Well, honestly, when I live in a home that has a bath I do bathe every single day. Bathing has always been for me therapeutic. I'm as invested in the daily ritual of experiencing the feel of hot water on my skin as I am in getting clean. But, I also find, that when I'm living in a space that doesn't have a full bath, I quickly forget about the daily shower and adjust myself to a washup. My flexibility comes either from memory of my grandparents' seeming well-being or from a retreat I attended ten years ago that included twelve women and but one shower, whose hot water lasted for only two sessions each morning. The retreat director, a Moroccan who had grown up in Iraq, suggested in a very motherly, nurturing voice that we ladies didn't really need to shower each day. I think she was saying to us, "Be comfortable in your own skin, its oils, even its funk." That too, I have come to feel, is part of my writing process. My natural musk is part of my undisturbed vessel. As I write with my whole being, my body, unbothered for a time by the urge to stop and wash, is able to function as channel. There is undoubtedly a time for bathing but perhaps it is best matched with the rhythms of thinking and writing. This may mean developing one's best time for meeting body with water rather than unconsciously conforming to the common practice of taking a full-on shower every morning or evening.

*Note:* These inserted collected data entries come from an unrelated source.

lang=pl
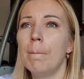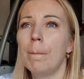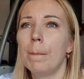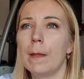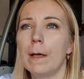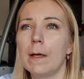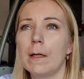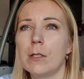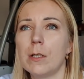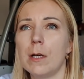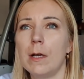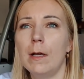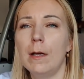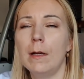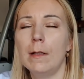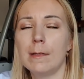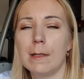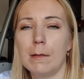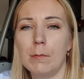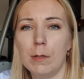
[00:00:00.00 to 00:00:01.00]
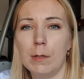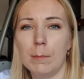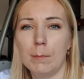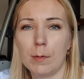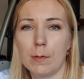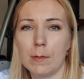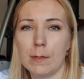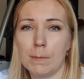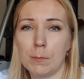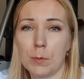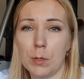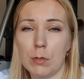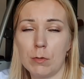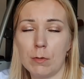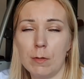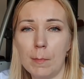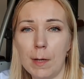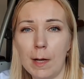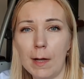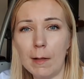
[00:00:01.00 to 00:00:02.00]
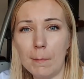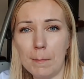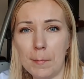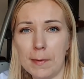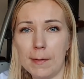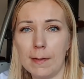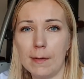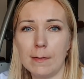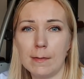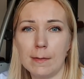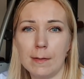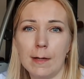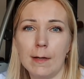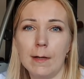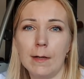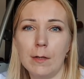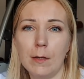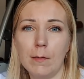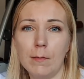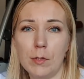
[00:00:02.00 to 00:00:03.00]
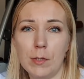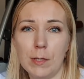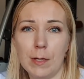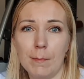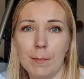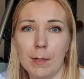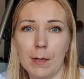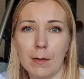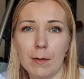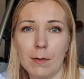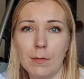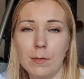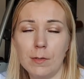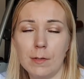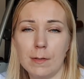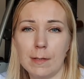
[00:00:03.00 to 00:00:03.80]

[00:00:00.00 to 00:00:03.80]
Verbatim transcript: Także cały ten proces przeszłam, ale pieniędzy dalej nie widziałam na koncie.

I am loving my newfound freedom of my body's natural odors. They are as sensual as the smell released from slicing an onion or from stepping onto freshly-cut grass. I am happy in fact to be a dirty bird.

Sunday, November 22, 2015

Channeling Art

In Dark Night of the Soul, Thomas Moore writes, "It helps to know who is living through you at any given moment" (253). A similar thinker has stated that we don't so much live as we are lived. Such thinking is in keeping with the idea of the decentered subject. There may be no such thing as the individual, and even if there is her existence is much more than ego and activity.

Psychoanalysts obviously deal in dreams and suggest that people consider their dreams almost daily. I have been playing closer attention to my dreams in the last year or so. An irritating large number of them are reoccurring, constant themes being houses--which I have taken to symbolize order, stability, structure, and inheritance or family. In these house dreams, I am sometimes taking down walls of observing them, going through doors or noticing that they are closed or cracked. Very often I am angry at my newest ancestors, people I knew when they were alive, because they were not good stewards of family property; they hoarded, kept heirlooms from being passed down. The meaning of these dreams seems obvious. But maybe it is; maybe it isn't.

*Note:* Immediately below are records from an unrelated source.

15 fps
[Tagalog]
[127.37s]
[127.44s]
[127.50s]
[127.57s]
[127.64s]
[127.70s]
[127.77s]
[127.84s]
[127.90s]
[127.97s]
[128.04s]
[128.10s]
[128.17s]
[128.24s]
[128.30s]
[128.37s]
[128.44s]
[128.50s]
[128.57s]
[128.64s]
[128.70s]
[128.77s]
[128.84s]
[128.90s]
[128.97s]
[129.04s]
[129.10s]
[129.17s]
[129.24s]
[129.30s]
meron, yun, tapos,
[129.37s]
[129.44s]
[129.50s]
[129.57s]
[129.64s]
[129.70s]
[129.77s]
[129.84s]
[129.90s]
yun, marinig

Through genealogical research, or actually through involving students in it, I have seen that the dreamlife can indeed be affected. My students have had unsettling dreams about people they have researched. For a long time, my own dreamlife was not thusly invaded, but about a year ago I dreamed of a man who I took to be a figure I was spending lots of time on. Then there was last night or this morning.

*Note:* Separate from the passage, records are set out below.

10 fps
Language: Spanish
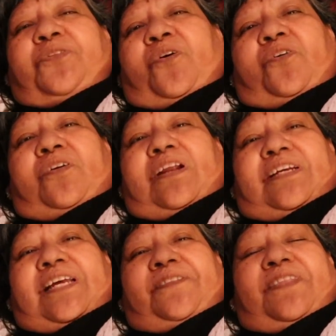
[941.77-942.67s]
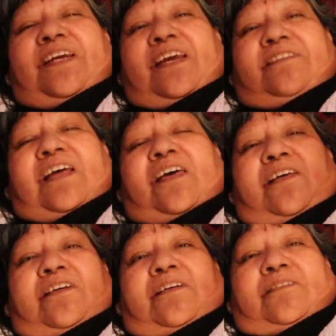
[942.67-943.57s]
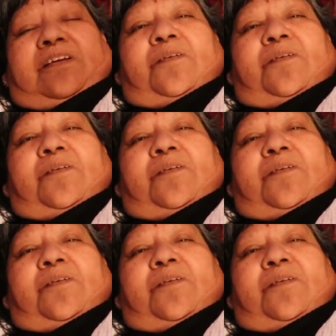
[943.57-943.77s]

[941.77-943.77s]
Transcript: a toda la gente que está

I woke up with a song in my head that I had been singing in my sleep, in my dream. I have titled it "Ridin' to Freedom." It goes like this: "Oh half-a-day. Ridin' to (till) freedom come./Oh half-a-day, half-a-day, ridin' to (till) freedom come." Perhaps this is a published song. Maybe it is even a common folk song or spiritual. However, I am not conscious of having heard it or of having been familiar with it before I sang it in my dream.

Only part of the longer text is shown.